Кудряшки вокруг миловидного лица слегка дрогнули.
— Задействовать контакты не так просто — именно потому, что в нашем филиале нет официального дела должника. Да и кто тут должник — сеньора Торнеро-Новикова, ее мать, ведьма, передавшая свой дар?.. И вашу спутницу, Антон, я бы со счетов не сбрасывала. Она тут самая темная лошадка, как мне кажется. В плане поисков наследников ведьмы я могу поспособствовать, это совсем не трудно. Старинное село со звучным названием, не менее звучное имя… Ваша знакомая, — выделила Елена голосом упоминание об Алле, — не назвала фамилию?
— Нет.
— Вы как-то поддерживаете с ней связь?
— Номер телефона есть у Мануэлиты. Мы должны созвониться сегодня вечером — после посещения открытия выставки, независимо от результата.
— Антон… — Елена склонилась над бумажным стаканчиком с чаем и потерла виски, как будто в стаканчике был не чай, а какой-то настой для ингаляции и лечения головной боли. — Почему вы не отказались?.. Давайте подключим немного логики. Если вы добудете этот странный рубль, то волей-неволей поучаствуете в нелицеприятном деле — переброске проклятия на нового носителя, с предполагаемой физической смертью и превращением в какого-то призрака-скитальца. Тогда, в случае удачи, вы обрекаете эту Мануэлиту на страшную участь и автоматически становитесь пособником темных сил! Расплачиваться сами думаете, как факс упадет, или для начала заведете детей для передачи долга?!
— Что ж, по-вашему, я должен был уйти?! — возмутился профессор, тряхнув головой так, что неизменная шляпа слетела и укатилась за кресло.
— Да. — Жестко ответила женщина. — Уйти, придавив свою жалость и нелепое чувство гипертрофированной ответственности. Я уже говорила вам про бездомных щенков и котят! Надо было уйти, позвонить кому-то из своих близких, чтобы избавились от вещей, некогда контактировавших с этой… Аллой. И забыть все, как страшный сон. Это не ваш долг. Был не ваш, по крайней мере… Мне неловко говорить о той самой толике необходимой логики, но я еще раз про нее напомню. Сеньора Торнеро готовится провести какой-то ритуал, не зная всей подноготной монеты, буквально закодированной злом на многие поколения? Я не специалист — но я в это не поверю! Она точно знает, что, как и почем — или догадывается.
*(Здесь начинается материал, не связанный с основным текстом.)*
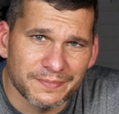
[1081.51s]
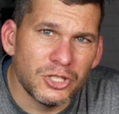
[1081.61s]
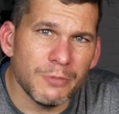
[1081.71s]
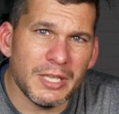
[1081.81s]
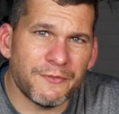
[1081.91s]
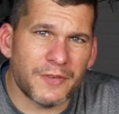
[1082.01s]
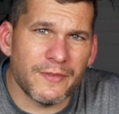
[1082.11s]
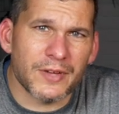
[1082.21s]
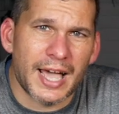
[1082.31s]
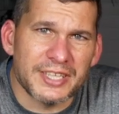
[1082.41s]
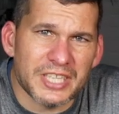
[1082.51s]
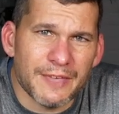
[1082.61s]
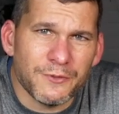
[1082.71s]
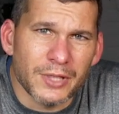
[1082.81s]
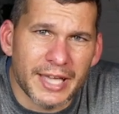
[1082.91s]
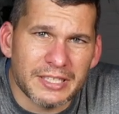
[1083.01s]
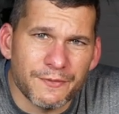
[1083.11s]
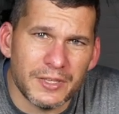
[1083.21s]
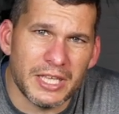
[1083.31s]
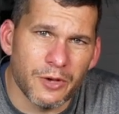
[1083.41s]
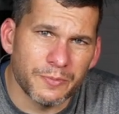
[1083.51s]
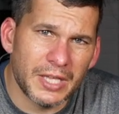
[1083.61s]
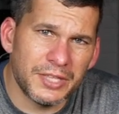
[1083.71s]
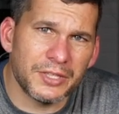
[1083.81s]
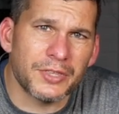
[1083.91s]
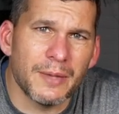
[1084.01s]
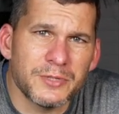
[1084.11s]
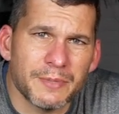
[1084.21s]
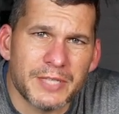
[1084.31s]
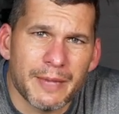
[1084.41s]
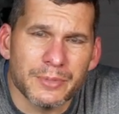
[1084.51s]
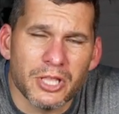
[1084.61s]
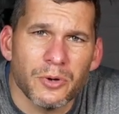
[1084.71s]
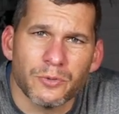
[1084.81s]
Do me a favor guys, if you liked the video, hit the thumbs up down below.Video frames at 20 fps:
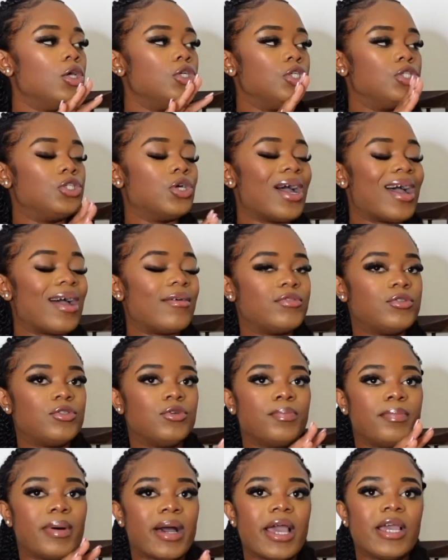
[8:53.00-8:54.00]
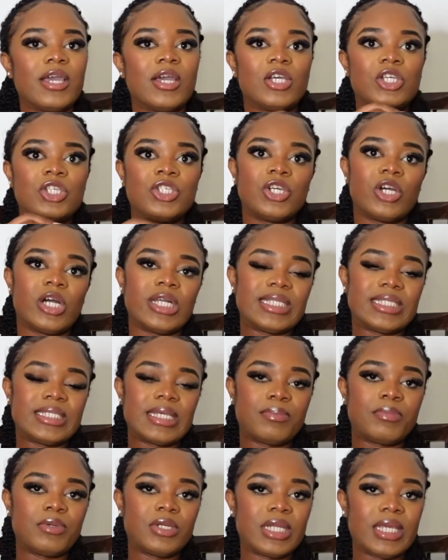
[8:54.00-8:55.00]
you don't have to buy a shirt
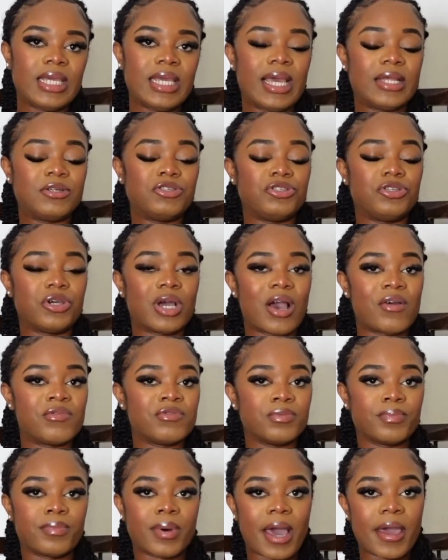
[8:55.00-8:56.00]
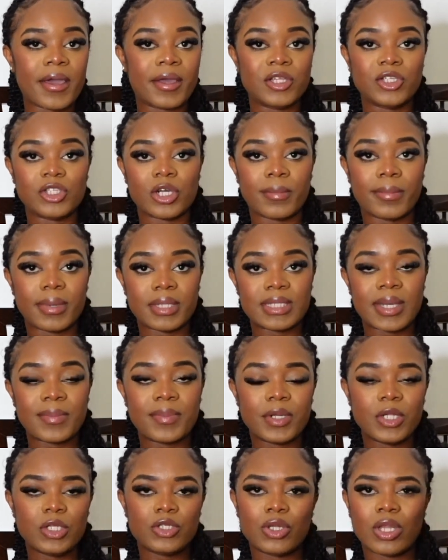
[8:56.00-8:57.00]
separately and you don't have to buy a jumper
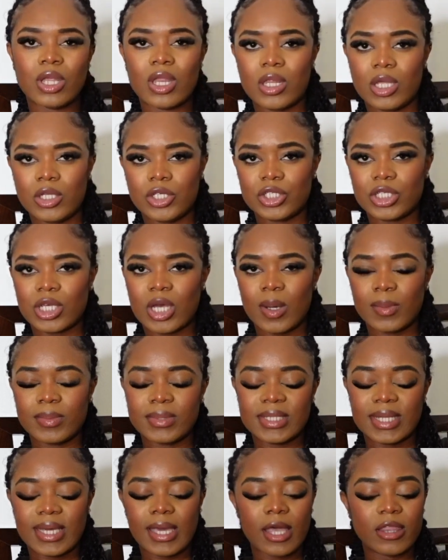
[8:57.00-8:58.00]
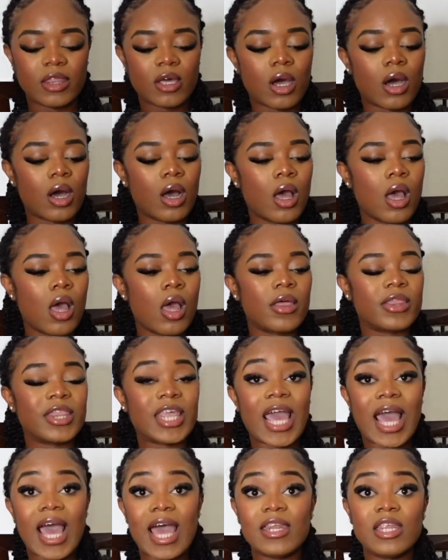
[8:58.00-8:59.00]
separately so that they just come together.
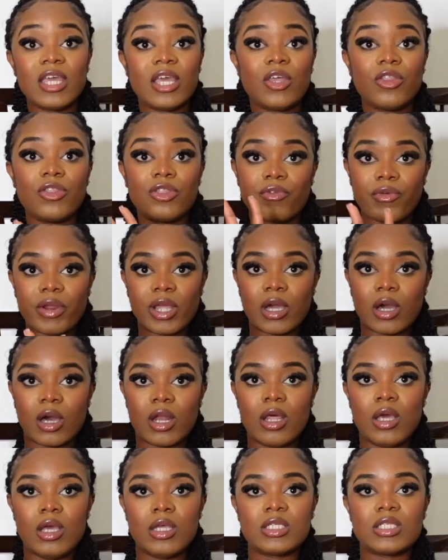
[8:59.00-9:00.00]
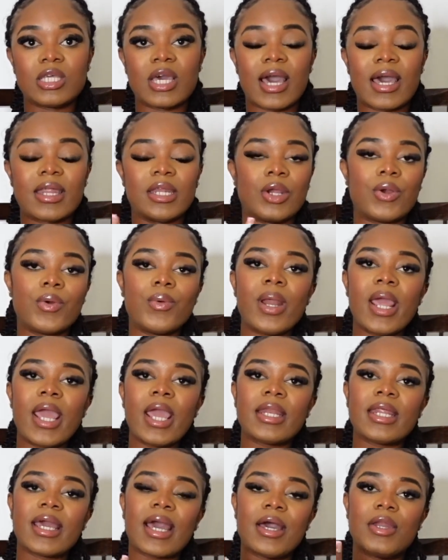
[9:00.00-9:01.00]
They had it in three colors. They had a
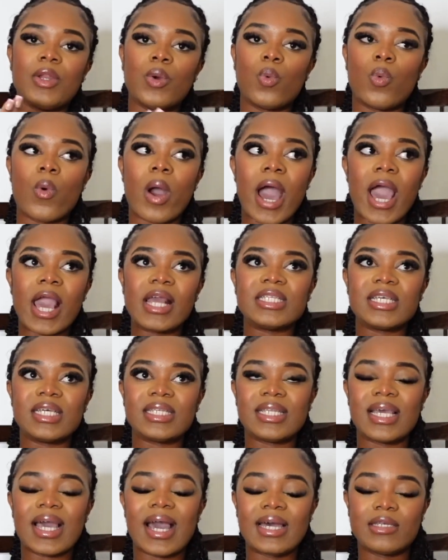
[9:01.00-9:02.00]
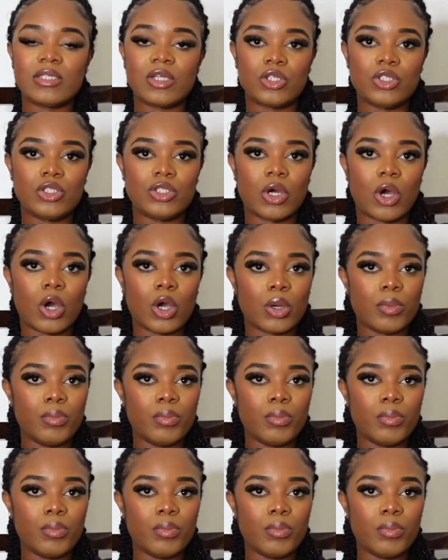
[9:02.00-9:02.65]
gray, they had a white, and they had a dark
Первое «фи». Вы уже сами предположили, что за ней может стоять кто-то другой — кто-то более сильный. Второе «фи». Процесс ритуала расплаты может начаться сразу, как только вы найдете нынешнего хозяина монеты, вы же не знаете алгоритма, и вот тогда с женщиной по имени Ману может произойти все, что угодно — прямехонько в выставочном зале! Достаточно прикоснуться к предмету. Это третье мое «фи», самое поганое, потому что публичный скандал со смертью в людном месте не нужен никому — вам, прежде всего, Антон! У меня руки чешутся прямо сейчас запустить вам персональную нейроблокаду, чтобы вышли отсюда без ненужной… памяти.